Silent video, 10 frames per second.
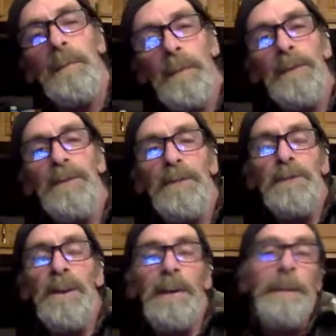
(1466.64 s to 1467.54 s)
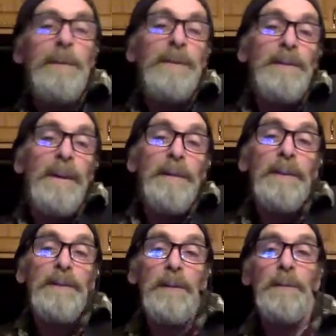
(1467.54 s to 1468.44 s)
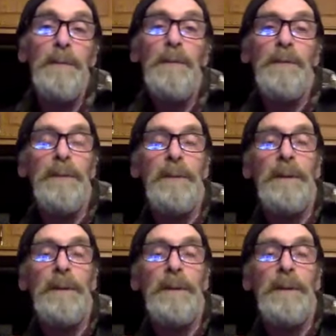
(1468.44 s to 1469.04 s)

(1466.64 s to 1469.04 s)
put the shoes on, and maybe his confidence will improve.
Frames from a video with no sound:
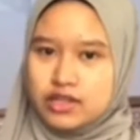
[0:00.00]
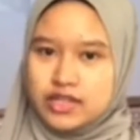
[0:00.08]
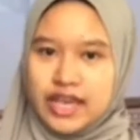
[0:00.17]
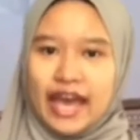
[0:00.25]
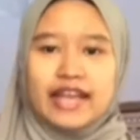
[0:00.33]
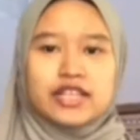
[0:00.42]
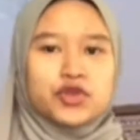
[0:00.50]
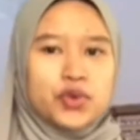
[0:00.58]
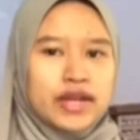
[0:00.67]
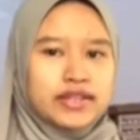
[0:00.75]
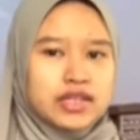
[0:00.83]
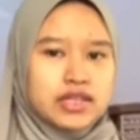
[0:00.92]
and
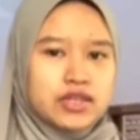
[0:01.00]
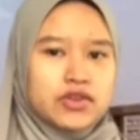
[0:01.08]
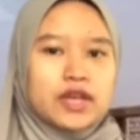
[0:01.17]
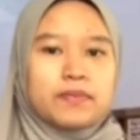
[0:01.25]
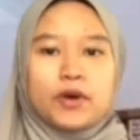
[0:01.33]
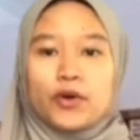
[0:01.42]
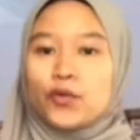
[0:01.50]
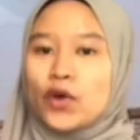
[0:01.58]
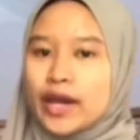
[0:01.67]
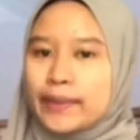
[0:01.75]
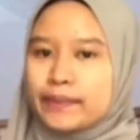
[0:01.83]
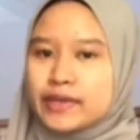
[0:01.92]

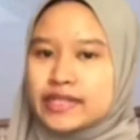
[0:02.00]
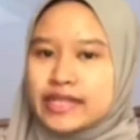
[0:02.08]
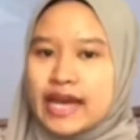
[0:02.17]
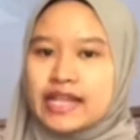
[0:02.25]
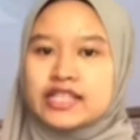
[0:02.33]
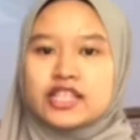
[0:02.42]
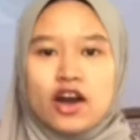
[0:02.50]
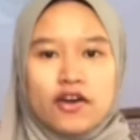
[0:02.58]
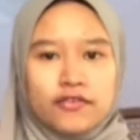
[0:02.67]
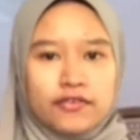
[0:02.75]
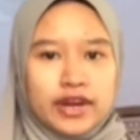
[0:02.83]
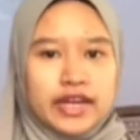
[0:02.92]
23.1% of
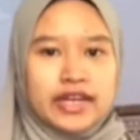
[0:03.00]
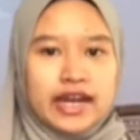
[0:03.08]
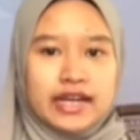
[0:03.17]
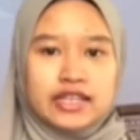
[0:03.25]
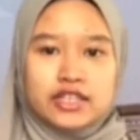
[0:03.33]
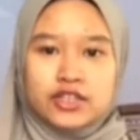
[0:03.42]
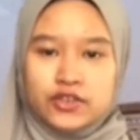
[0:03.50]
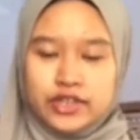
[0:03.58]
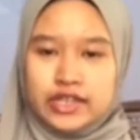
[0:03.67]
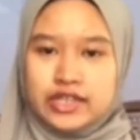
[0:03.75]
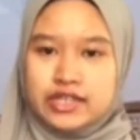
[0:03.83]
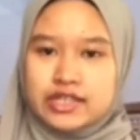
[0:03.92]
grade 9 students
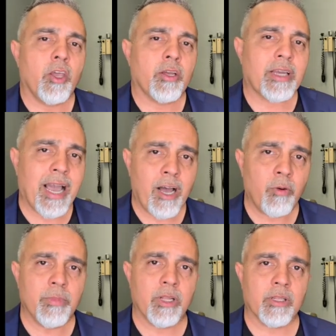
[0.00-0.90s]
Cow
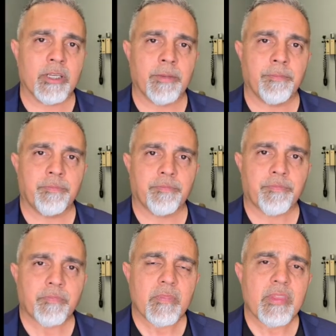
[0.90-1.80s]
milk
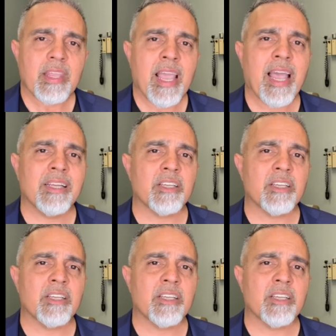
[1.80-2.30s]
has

#### EXERCISE DESCRIPTION:
Look over the material and return every line where the word "video" is found.

#### TASK SOLUTION:
Silent video, 10 frames per second.
Frames from a video with no sound:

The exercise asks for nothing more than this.